No one doubts Cardinals ouftielder Oscar Taveras' ability to square up a baseball. He hit .386 as a teenager in the Midwest League last year–the best average the MWL had seen in over 50 years, while managers and scouts talked about his ability to spray line drives all over the field.
Taveras is still hitting plenty of hard line drives, but he's added some surprising power to go with the base hits. On Tuesday night Taveras hit his seventh home run of the season for Double A Springfield–only one short of his career high. In his last seven games Taveras is hitting .461 with four home runs and a 1.000 slugging percentage.

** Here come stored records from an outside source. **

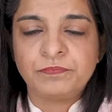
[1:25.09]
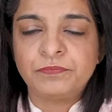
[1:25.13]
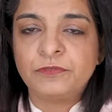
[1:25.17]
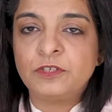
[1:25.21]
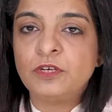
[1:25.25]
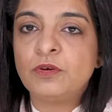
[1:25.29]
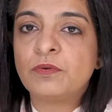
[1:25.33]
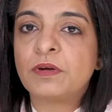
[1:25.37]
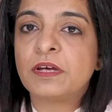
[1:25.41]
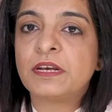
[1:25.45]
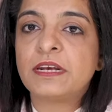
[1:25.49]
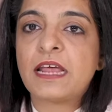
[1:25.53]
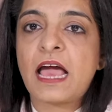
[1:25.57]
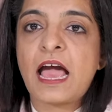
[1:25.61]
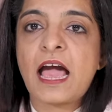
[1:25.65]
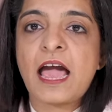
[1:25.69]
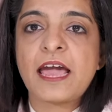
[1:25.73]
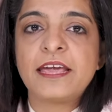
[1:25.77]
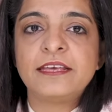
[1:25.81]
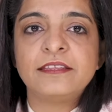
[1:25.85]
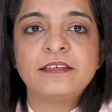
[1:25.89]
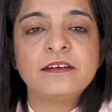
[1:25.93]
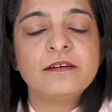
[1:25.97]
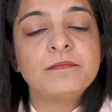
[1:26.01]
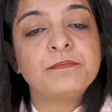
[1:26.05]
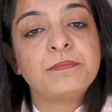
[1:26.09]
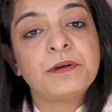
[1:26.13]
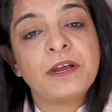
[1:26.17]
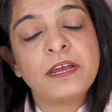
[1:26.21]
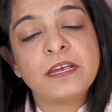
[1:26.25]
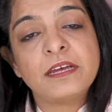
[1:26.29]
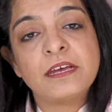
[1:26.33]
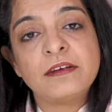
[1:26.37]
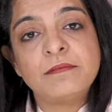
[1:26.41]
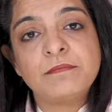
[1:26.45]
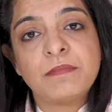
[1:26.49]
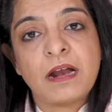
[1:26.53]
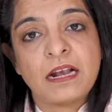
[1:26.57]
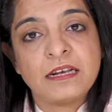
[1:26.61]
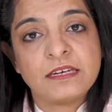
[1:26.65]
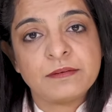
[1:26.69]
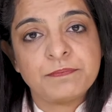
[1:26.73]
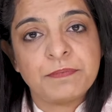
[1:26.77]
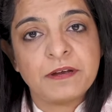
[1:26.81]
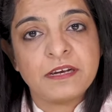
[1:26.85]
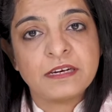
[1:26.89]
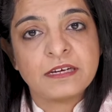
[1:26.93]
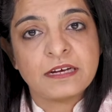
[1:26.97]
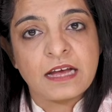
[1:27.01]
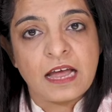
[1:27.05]
You can either bring in
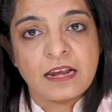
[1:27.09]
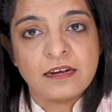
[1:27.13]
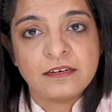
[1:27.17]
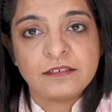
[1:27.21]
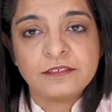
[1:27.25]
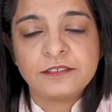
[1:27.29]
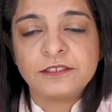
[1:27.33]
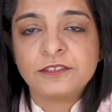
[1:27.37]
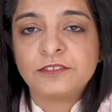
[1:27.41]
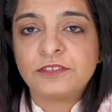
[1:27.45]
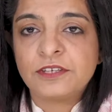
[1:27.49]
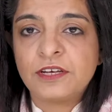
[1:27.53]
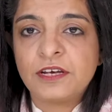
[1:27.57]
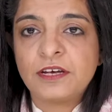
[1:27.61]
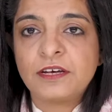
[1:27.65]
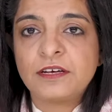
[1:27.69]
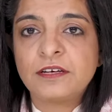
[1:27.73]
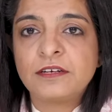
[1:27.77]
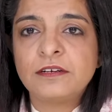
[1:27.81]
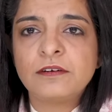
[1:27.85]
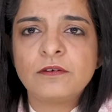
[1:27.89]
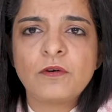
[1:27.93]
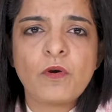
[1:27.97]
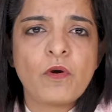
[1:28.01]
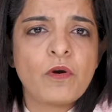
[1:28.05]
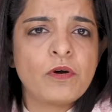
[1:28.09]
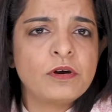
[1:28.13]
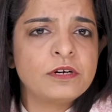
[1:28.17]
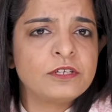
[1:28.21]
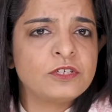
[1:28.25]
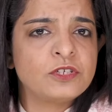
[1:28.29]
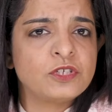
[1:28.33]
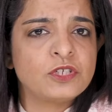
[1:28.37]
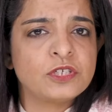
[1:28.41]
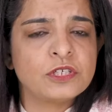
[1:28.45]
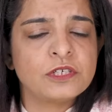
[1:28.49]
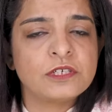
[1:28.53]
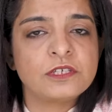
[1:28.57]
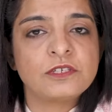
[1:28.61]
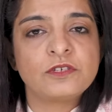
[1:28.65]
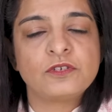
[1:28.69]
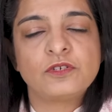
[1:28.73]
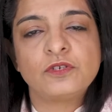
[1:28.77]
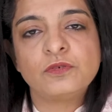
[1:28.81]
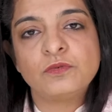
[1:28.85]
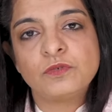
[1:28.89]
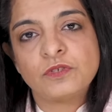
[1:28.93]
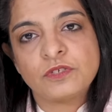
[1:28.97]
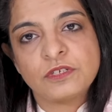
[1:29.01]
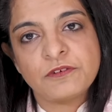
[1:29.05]
multiple colors here or just
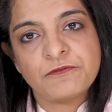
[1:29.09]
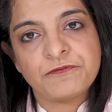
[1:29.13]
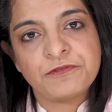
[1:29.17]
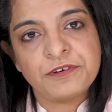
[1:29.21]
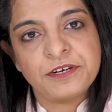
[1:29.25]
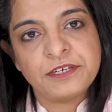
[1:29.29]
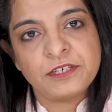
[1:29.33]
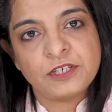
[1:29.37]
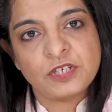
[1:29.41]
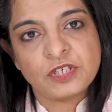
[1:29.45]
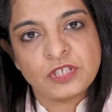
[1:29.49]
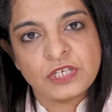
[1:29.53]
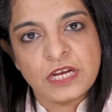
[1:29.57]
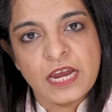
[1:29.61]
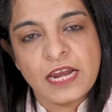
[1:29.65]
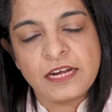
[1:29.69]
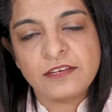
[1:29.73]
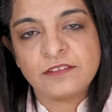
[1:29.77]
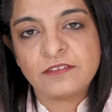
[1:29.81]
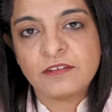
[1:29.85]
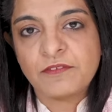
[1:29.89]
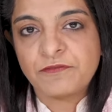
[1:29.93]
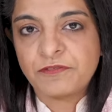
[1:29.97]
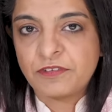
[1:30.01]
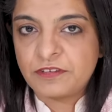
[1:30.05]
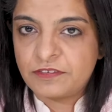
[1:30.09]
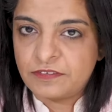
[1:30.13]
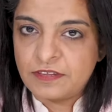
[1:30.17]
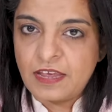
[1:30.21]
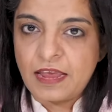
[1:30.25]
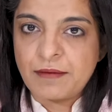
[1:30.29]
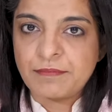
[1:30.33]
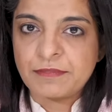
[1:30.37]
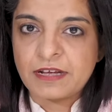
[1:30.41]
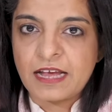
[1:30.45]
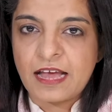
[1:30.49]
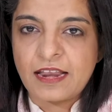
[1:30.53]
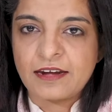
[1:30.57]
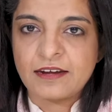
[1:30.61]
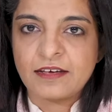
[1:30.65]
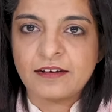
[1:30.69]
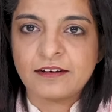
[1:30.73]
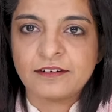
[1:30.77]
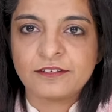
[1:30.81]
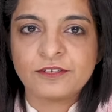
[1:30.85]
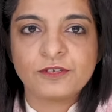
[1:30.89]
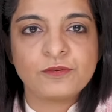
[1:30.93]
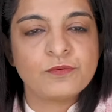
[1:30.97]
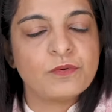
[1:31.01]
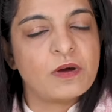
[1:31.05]
use different shades of the same
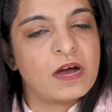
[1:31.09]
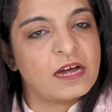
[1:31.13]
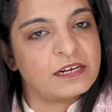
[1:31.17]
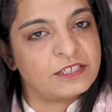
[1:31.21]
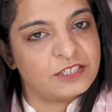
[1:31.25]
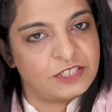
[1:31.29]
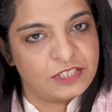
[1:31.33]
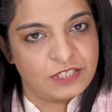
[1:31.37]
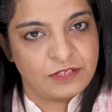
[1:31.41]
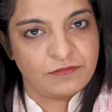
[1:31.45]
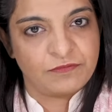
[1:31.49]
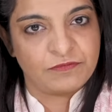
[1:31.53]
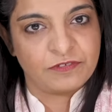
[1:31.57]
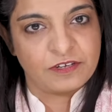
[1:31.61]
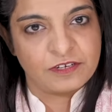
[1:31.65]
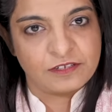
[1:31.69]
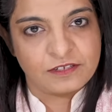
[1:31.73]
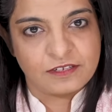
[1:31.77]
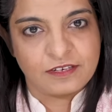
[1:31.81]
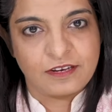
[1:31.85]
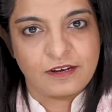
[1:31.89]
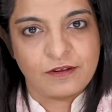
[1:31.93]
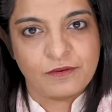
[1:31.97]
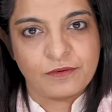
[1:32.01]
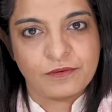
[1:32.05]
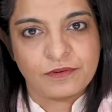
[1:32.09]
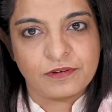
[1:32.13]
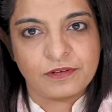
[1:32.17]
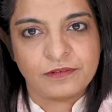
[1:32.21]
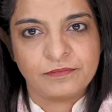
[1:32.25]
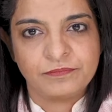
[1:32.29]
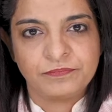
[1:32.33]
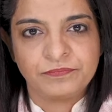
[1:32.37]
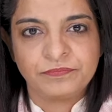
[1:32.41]
color to achieve this look.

It's been quite a first month of the season for Taveras. He has shown that he can handle skipping a level (he jumped to Double-A Springfield straight from the Midwest League). After showing improved defense in spring training he's now playing primarily center field after spending most of last year in an outfield corner. His .694 slugging percentage leads all Double-A hitters. And he's doing it all as one of the youngest players in Double-A (he was the second-youngest player in the Texas League on Opening Day).
Scouts don't believe that Taveras will be able to stick in center field long term, but he does have enough athleticism to be a very proficient corner outfielder if he shows sufficient dedication to working on his all-around game. Much like Ted Williams many years ago, the biggest criticism of Taveras up to now is that he's always thinking about hitting, even when he's in the field or on the bases.